Exhaustive Comparisons: A Review of Dodge Dart Exhaust Systems through the Past Fifty Years
I was reading the latest issue of Automobile magazine today (January 2013 issue) and came across an ad for the Dodge Dart that blew me away – twice, you might say. There, on the inside back cover is a full page image depicting the tail of a spanking new white Dart Rallye. The nose of the car is pointed toward a distant mountain range and the picture is framed and lit to highlight the Dart’s standard dual exhaust outlets. Most intriguing to a motor head like me (and probably you as well) is how the ad copy is all about those sexy twin pipes. In part it reads: “It’s just integrated dual exhaust…so why are we the only ones to offer it? It might seem like a small detail, but it’s indicative of something much bigger. Other car companies have lowered your expectations for what a compact car can be. Maybe they’ve lowered their expectations. When we designed the all-new Dart, we built it from scratch with everything we’ve ever wanted in a compact car. And, sometimes, two of everything”.

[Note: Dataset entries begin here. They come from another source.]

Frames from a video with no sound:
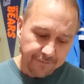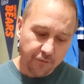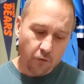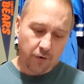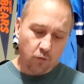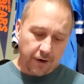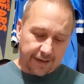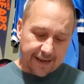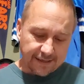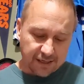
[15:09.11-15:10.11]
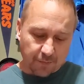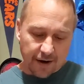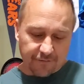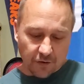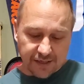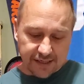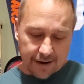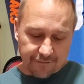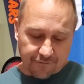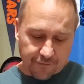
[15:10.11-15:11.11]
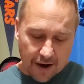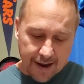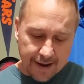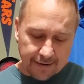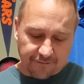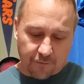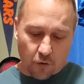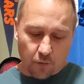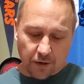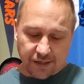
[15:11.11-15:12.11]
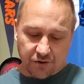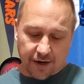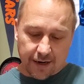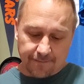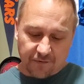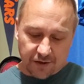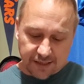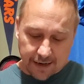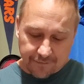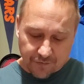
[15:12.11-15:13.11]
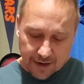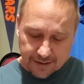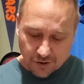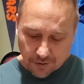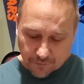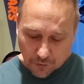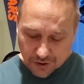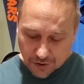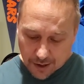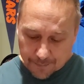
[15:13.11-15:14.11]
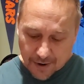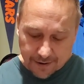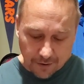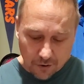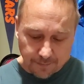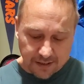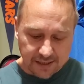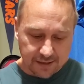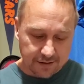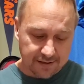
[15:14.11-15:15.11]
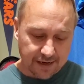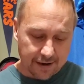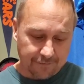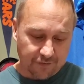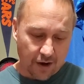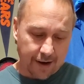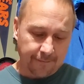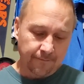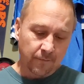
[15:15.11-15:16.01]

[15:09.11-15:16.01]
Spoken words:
4-1 against spread versus San Fran, 4-1 straight up versus San Fran, 2-4 straight up at home to San Fran.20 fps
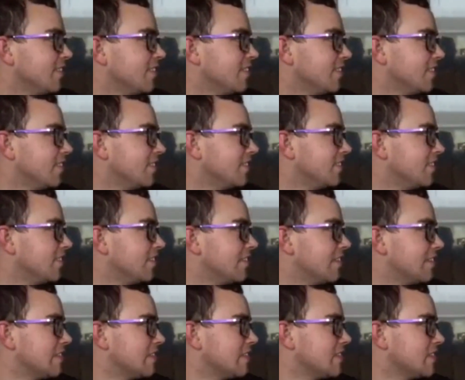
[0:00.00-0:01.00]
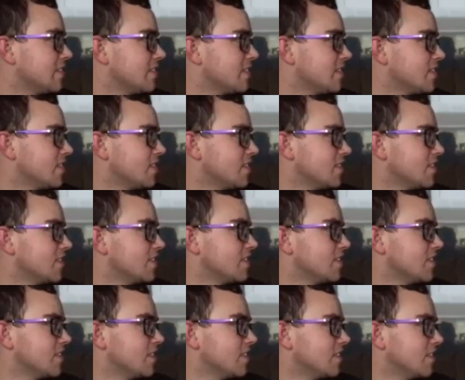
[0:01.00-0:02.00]

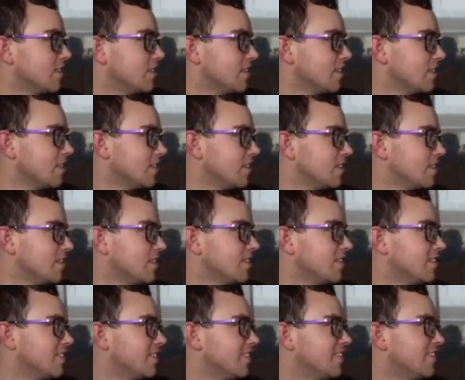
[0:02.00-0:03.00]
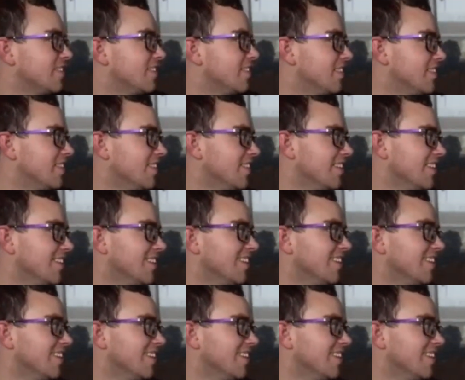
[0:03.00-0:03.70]
(silent)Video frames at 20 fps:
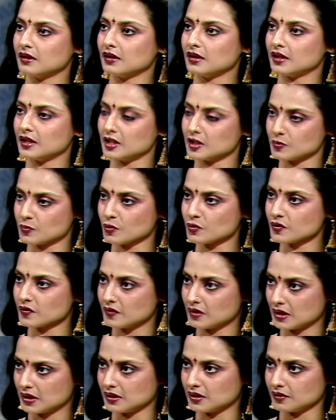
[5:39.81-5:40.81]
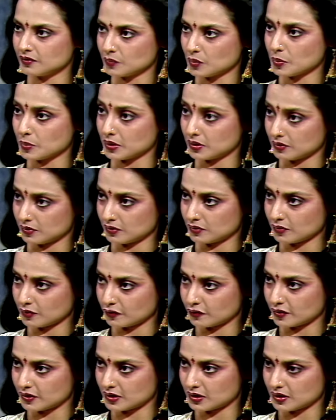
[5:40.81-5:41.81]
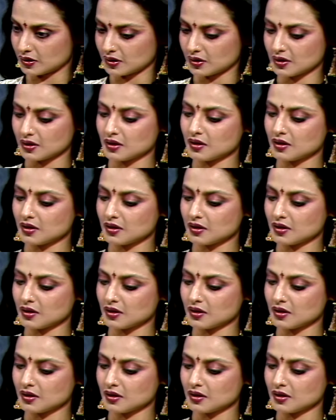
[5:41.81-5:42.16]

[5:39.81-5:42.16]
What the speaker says: At least most of the Indian women of IndiaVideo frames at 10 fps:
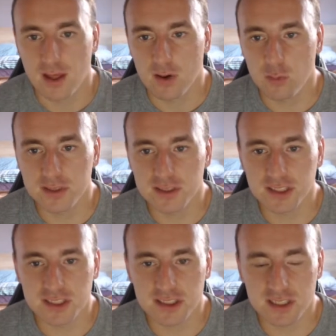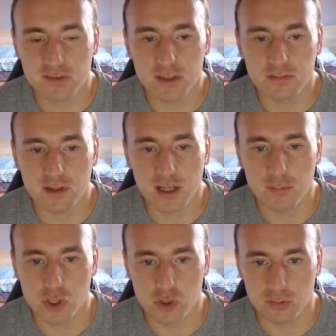Queen to c7
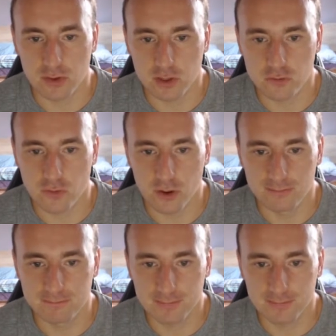and bishop to h4.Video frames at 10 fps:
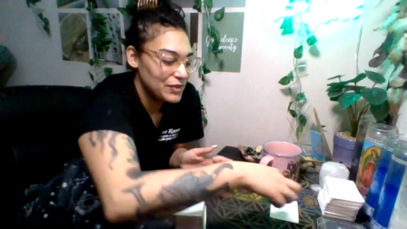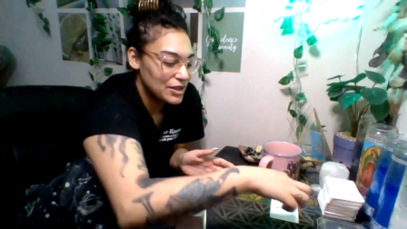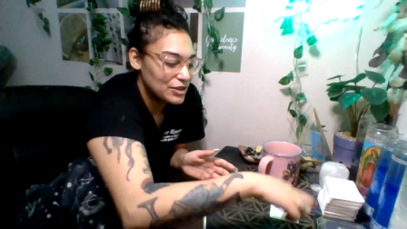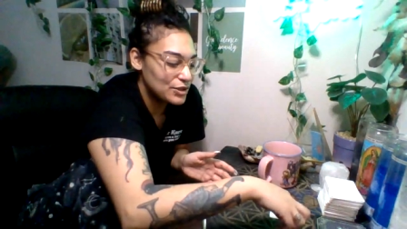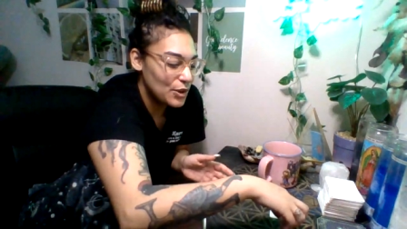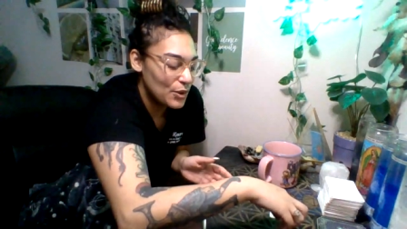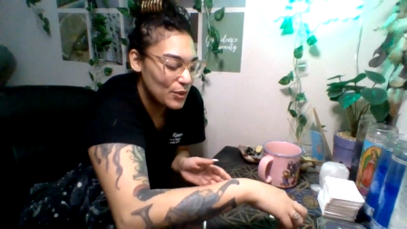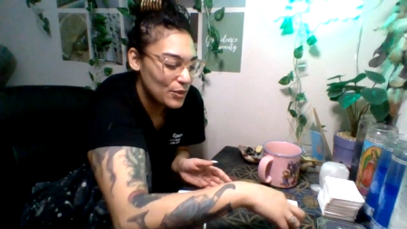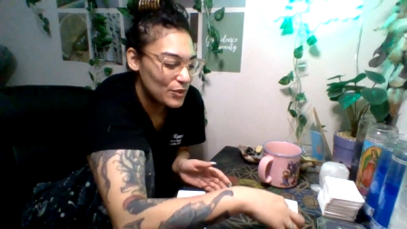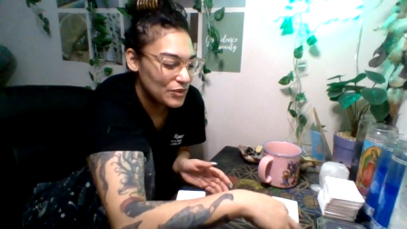
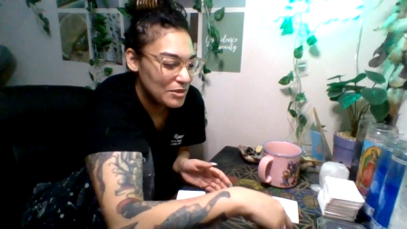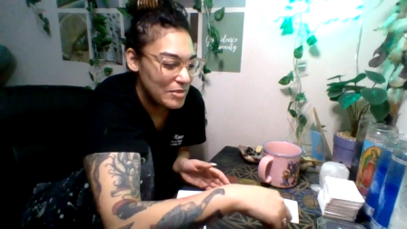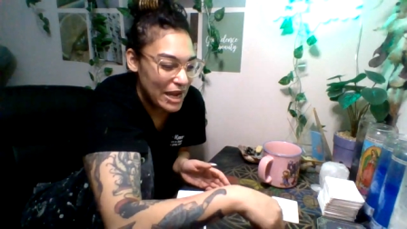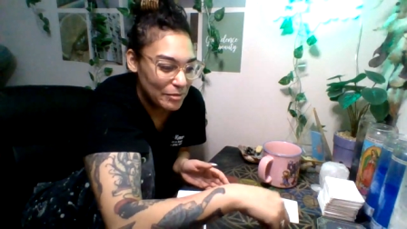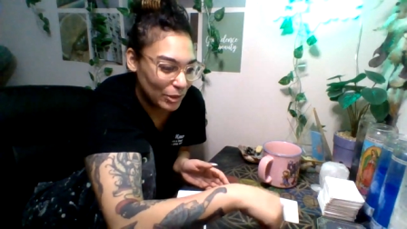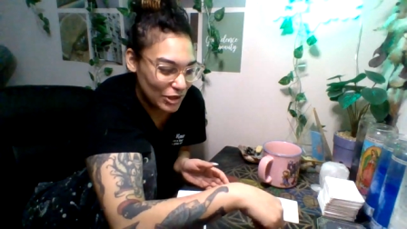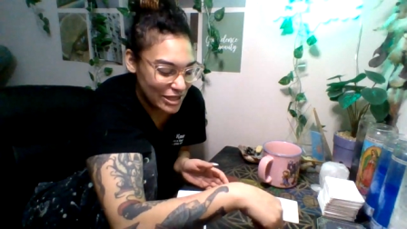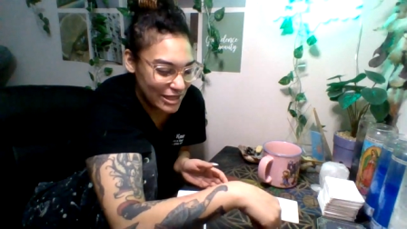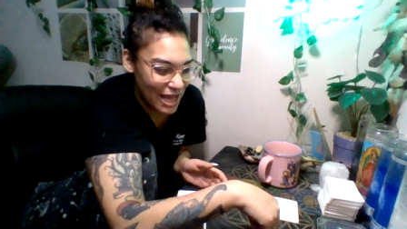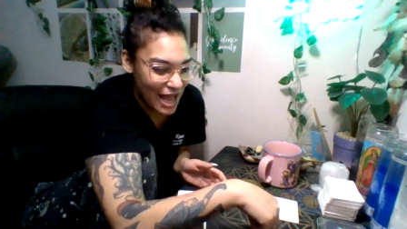so the main
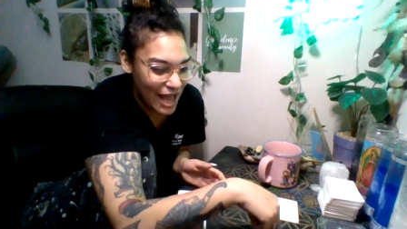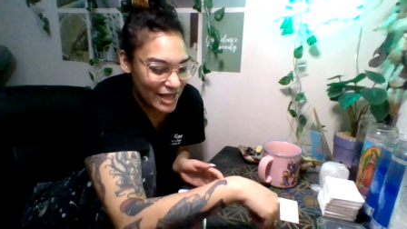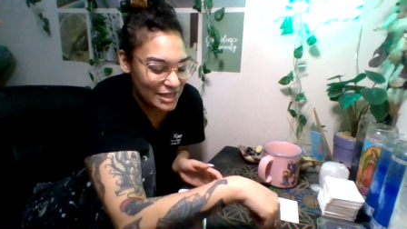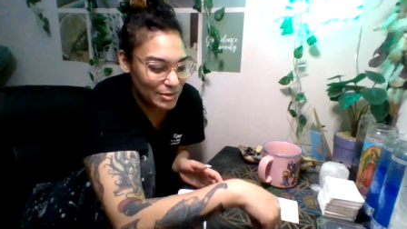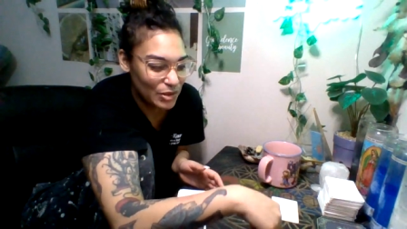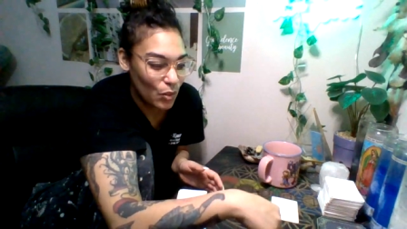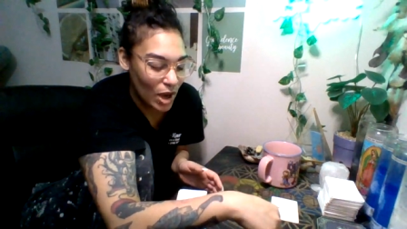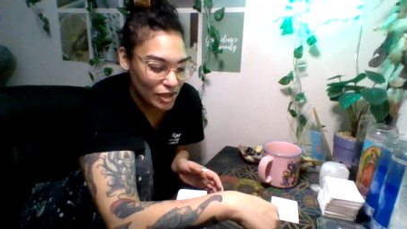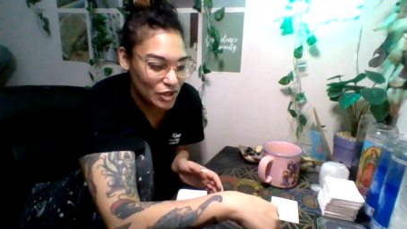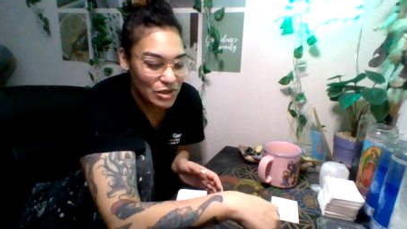person that has been
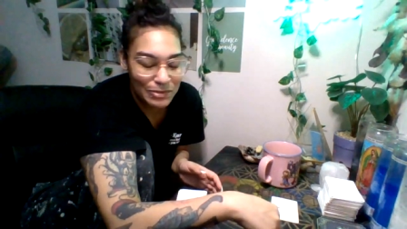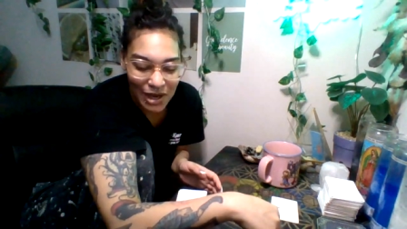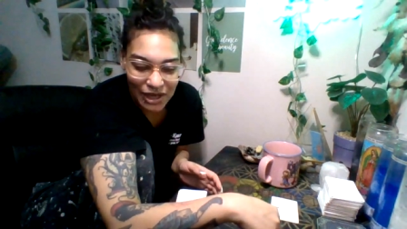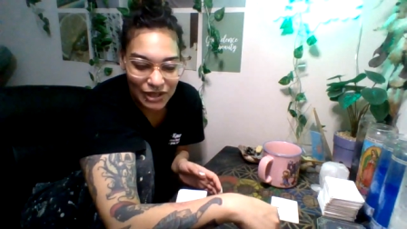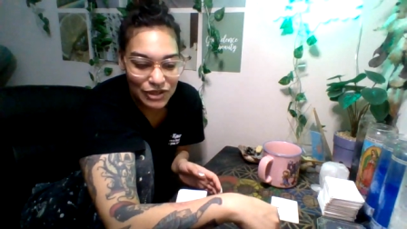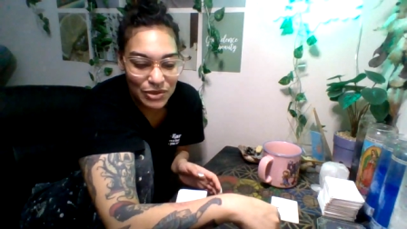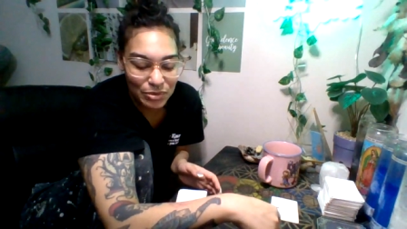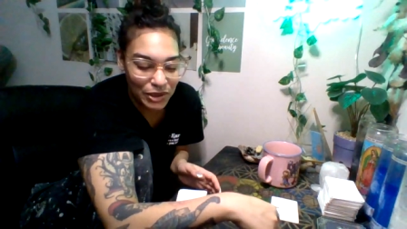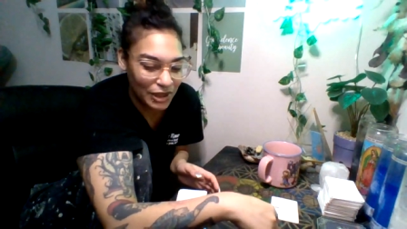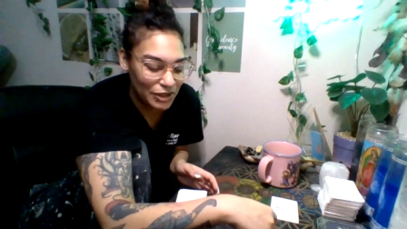watching you, spying on you, and
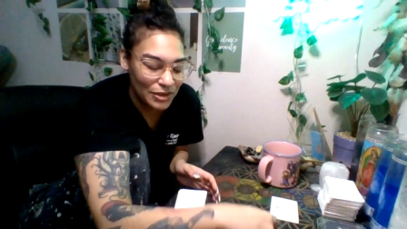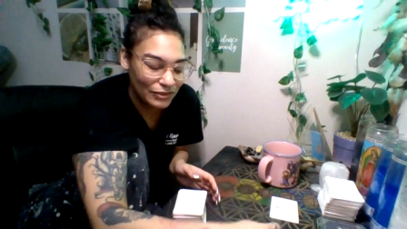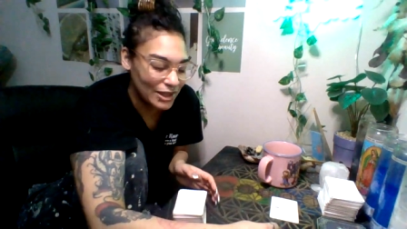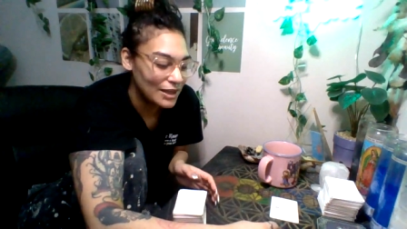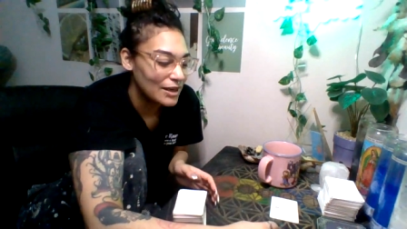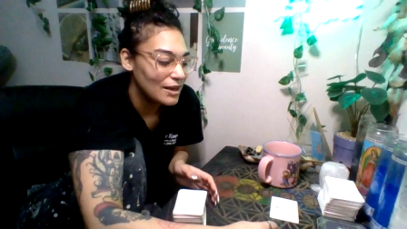putting on you, right,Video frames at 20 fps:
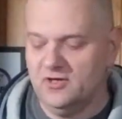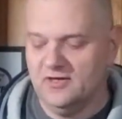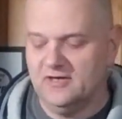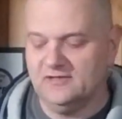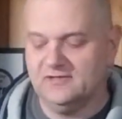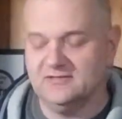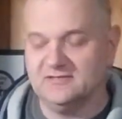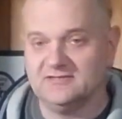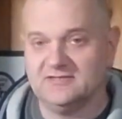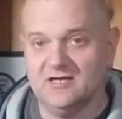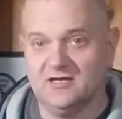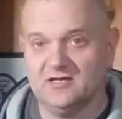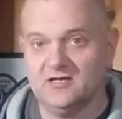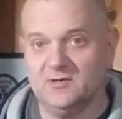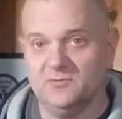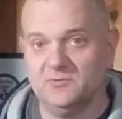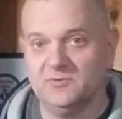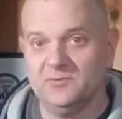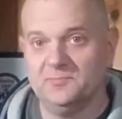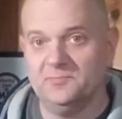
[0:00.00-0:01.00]
It does not
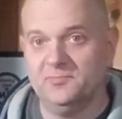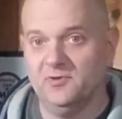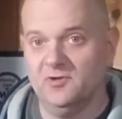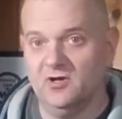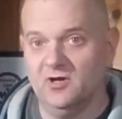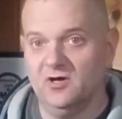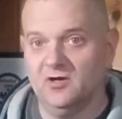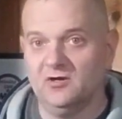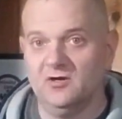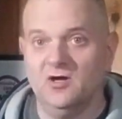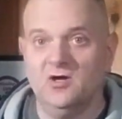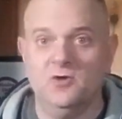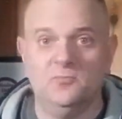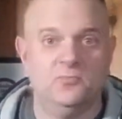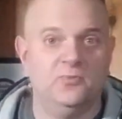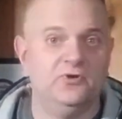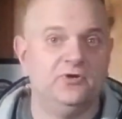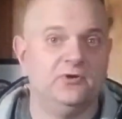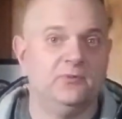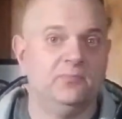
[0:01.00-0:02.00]
come with a plug,
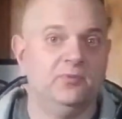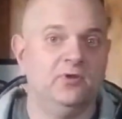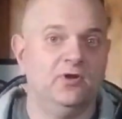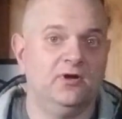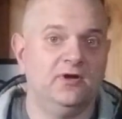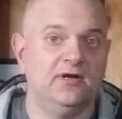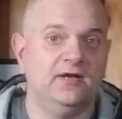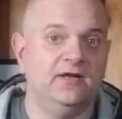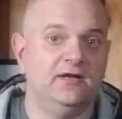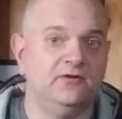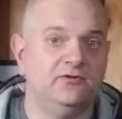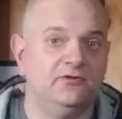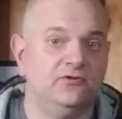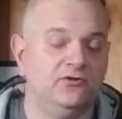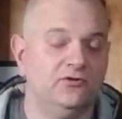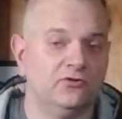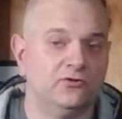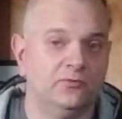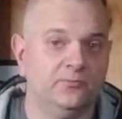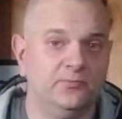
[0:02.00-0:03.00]
but you can plug it into
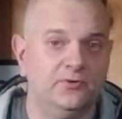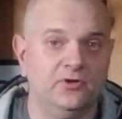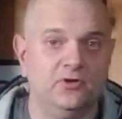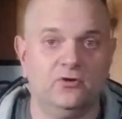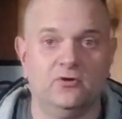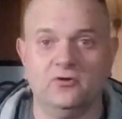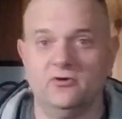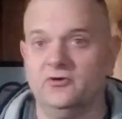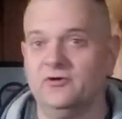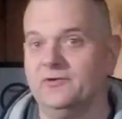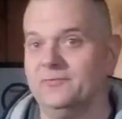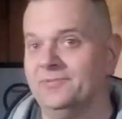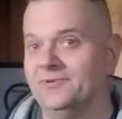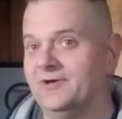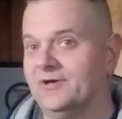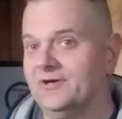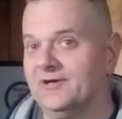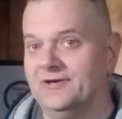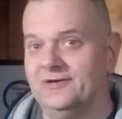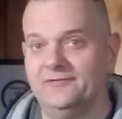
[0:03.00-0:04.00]
your computer, you can
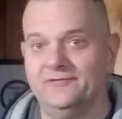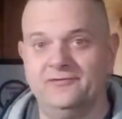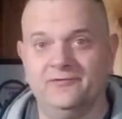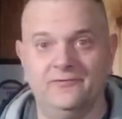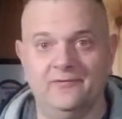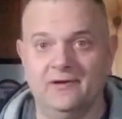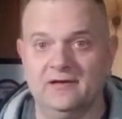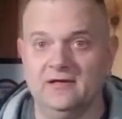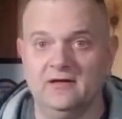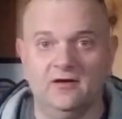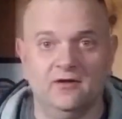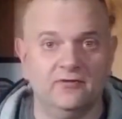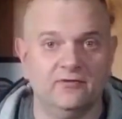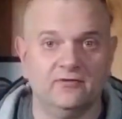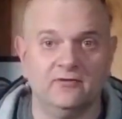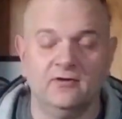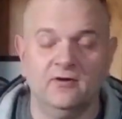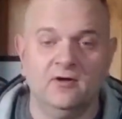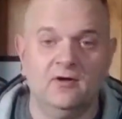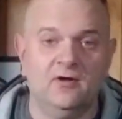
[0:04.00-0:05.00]
plug it into any
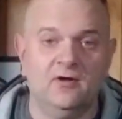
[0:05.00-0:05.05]
other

That “two of everything” is the part we’re hot for. You see, dual exhaust systems have long been a symbol of power and street credibility. Back in the Fifties when the Detroit horsepower race was first getting started, if your car didn’t have dual exhaust, you added them – even guys with obsolete inline six-bangers split the manifold and ran duals out to the back bumper. Dual exhaust was a tip-off the car was packing one of the new wave of post-WWII overhead valve V8 engines. Those twin banks of cylinders needed an individual exhaust tract – thus two outlets peering from beneath the rear bumper – to breathe properly. Cars like the 1953 Dodge Coronet – with its new Red Ram Hemi V8 – re-set the bar and the potent thrum of “twice pipes” was new music – as potent as the new “rock and roll” – to an eager public’s ears from coast to coast.
Now it is true that a car like the all new Dart – with its lineup of transverse-mounted, inline four cylinder engines (the standard 2.0L, 16V Tigershark, optional 1.4L, 16V intercooled turbo MultiAir and optional 2.4L 16V Tigershark MultiAir II) – doesn’t need the added breathing potential of twin, parallel dual exhaust head pipes, mufflers, catalytic converters and tail pipes, but there is no harm done in fitting sexy dual outlets to let the troops know the car is ready for serious fun. Rather, the dual outlets jutting out from the rear fascia get back to the advertisement’s statement they’re “indicative of something much bigger”.
Don’t misunderstand and assume the car is a throwback to earlier days, the Dart Rallye is capable of delivering refined comfort and stellar fuel economy that’s in line with its competition, but the dual bright metal adorned exhaust tips are a tip-off there’s plenty of sporting intent packed into the rest of the package. By contrast, many of the other compact on the market were designed by folks who almost seem to hide their single exhaust outlets. That’s a sign, maybe, the rest of the car is equally as uninspired – and uninspiring to own. I look at a few of the competing cars and I do get the sense – as the Dodge ad says – “maybe they’ve lowered their expectations (for what a compact car can be)”! Not so, the new Dart.
All of this got me thinking about the history of dual exhaust systems – and how they’ve been employed beneath Dodge Dart models through the years. Let’s remember, the Dart nameplate was first affixed to a one-off show car in 1956 which was called…the Dart, before being lightly face lifted in 1957 and re-named the Diablo. This Italian-built showpiece was designed by legendary stylist Virgil Exner and constructed by Ghia. And yes, its Chrysler Fire Power Hemi exhaled through a dual exhaust system – a rather brutal looking set of chromed straight pipes jutting boldly out from beneath the gently rolled rear valance panel, parallel to the tarmac. Please note, this particular Dart – the first of the breed – is correctly described as a Chrysler offering since it was funded by Chrysler Corporation and based on a Chrysler Imperial chassis. This wonderful million dollar creation still exists in the hands of a collector and was recently displayed at the prestigious Pebble Beach event.